Gabriel Severus or Severos (c. 1540 – 1616) was a Greek Orthodox theologian and prelate active in Venice.

==Life==
Gabriel's exact date of birth is uncertain. He was born either before 1540 or in 1541. He was a native of Morea, perhaps from Monemvasia. He spent his early life on Venetian Crete. He studied at the University of Padua. In 1572, he moved to Venice. At the time, he was a hieromonk. In 1573 or 1575, he was elected pastor of San Giorgio dei Greci, the church of the Greek community in Venice.

On 18 July 1577, Gabriel was consecrated metropolitan of Philadelphia by Patriarch Jeremiah II. Since the metropolis was under Ottoman rule and its Christian population too few to support him, he remained in Venice to act as the bishop of the Orthodox there. He never visited Philadelphia, but did receive recognition as exarch of the Ecumenical Patriarchate to the Orthodox communities in his charge, namely those of northern Italy, Dalmatia, the Ionian Islands and Crete. He acquired a sizable library, including a copy of a Greek translation of the Summa Theologiae that had belonged to Patriarch Gennadios II.

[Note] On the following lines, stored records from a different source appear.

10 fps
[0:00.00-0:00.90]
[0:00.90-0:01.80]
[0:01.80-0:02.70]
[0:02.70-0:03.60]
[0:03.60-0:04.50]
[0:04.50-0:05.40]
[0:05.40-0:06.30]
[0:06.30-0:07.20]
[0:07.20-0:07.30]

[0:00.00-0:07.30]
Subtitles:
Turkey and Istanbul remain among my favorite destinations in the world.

Gabriel died on 21 October 1616 either in Venice or Hvar in Dalmatia.

==Theology==
Gabriel readily engaged, sometimes polemically, in defence of Orthodox theology. He advocated the adoption of the Gregorian calendar and the same date of Easter as the Catholic Church. He engaged in polemics with Maximus Margunius concerning the doctrine of the procession of the Holy Spirit and the filioque clause, about which he wrote a tract. At one point, Gabriel accused him of apostasy in front of the patriarch.

Gabriel wrote a tract on the seven sacraments, Syntagmation peri ton hagion kai hieron mysterion (Συνταγμάτιον περὶ τῶν ἁγίων καὶ ἱερῶν μυστερίων), which was printed at Venice in 1600. It is heavily influenced by the scholasticism of Lawrence of Brindisi and defends the doctrine of transsubstantiation. In 1604, he wrote the treatise Kata ton legonton tus orthodoxus [...] kakos te kai paranomos poiein to timan kai proskynein ta hagia dora. In it he defends the Liturgy of Preparation, wherein the Eucharistic elements are venerated during a procession from the prothesis to the altar, arguing that as the elements were dedicated before consecration they were proper objects of veneration from that point.

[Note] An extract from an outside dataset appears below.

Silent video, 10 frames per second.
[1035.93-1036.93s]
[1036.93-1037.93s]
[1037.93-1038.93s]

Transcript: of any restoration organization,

Gabriel's major work is the Ekthesis (Εκϑεσις). This was written sometime after 1591. It was directed against two leading Jesuits, Antonio Possevino and Robert Bellarmine. Following the Council of Florence, he identifies five fundamental doctrinal differences between Orthodox and Catholic churches. The doctrines in question are the double procession of the Holy Spirit, Petrine primacy, the use of unleavened bread in the Eucharist, Purgatory and the state of the saved prior to the Last Judgement.

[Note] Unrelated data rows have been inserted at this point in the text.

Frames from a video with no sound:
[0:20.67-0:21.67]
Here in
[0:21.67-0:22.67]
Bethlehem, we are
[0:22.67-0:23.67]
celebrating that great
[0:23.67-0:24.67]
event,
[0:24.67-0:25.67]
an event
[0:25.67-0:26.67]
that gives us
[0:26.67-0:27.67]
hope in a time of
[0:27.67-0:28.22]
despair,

Gabriel's theology was largely unoriginal, but it was occasionally appropriated by Protestants for use against Catholics. Gabriel himself corresponded with several Protestants, including Martin Crusius. A selection of his writings was translated from Greek into Latin by Richard Simon as Fides Ecclesiae Orientalis seu Gabrielis Metropolitae Philadelphiensis Opuscula and printed at Paris in 1671.